**WORK TASK**.
Below is some material. Set down exactly the line where "[0:02.00-0:02.50]" appears and all lines after it, and stop at the last line.

*** Block opens ***

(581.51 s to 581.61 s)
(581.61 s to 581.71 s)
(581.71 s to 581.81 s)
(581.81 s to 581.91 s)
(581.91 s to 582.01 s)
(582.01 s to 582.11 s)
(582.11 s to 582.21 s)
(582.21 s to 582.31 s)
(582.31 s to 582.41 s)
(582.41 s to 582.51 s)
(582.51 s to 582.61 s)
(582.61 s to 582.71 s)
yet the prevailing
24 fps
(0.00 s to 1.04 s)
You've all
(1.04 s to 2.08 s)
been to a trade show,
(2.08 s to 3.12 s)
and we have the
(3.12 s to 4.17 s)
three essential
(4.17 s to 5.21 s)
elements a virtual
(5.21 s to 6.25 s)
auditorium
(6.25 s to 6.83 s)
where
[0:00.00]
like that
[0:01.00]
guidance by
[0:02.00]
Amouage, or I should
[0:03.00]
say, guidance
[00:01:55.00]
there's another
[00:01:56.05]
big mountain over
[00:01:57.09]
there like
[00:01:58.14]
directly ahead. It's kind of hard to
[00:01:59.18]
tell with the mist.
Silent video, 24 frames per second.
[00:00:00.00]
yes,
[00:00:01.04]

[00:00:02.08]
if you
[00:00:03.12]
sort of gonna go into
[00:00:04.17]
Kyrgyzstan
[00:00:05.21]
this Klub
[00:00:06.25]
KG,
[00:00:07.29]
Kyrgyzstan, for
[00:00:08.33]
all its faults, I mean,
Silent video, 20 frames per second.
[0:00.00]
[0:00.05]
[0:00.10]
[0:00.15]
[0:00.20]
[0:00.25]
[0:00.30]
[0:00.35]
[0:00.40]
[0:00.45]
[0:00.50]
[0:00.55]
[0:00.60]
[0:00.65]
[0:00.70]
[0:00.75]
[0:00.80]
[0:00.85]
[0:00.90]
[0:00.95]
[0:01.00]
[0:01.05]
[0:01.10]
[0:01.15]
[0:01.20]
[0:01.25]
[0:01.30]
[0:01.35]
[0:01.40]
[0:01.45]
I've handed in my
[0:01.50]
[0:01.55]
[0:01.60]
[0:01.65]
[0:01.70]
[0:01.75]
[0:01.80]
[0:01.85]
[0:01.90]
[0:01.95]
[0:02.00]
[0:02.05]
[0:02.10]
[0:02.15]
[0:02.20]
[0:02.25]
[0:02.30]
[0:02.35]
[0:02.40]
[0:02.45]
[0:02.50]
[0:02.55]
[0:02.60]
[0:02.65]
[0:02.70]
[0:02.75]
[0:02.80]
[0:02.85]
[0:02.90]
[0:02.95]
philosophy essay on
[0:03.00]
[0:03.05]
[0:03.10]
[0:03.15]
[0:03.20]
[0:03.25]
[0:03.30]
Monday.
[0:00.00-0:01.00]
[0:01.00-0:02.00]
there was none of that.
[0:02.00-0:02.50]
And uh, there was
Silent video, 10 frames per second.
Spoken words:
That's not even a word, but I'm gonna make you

*** Block closes ***

**WRITTEN SOLUTION**.
[0:02.00-0:02.50]
And uh, there was
Silent video, 10 frames per second.
Spoken words:
That's not even a word, but I'm gonna make you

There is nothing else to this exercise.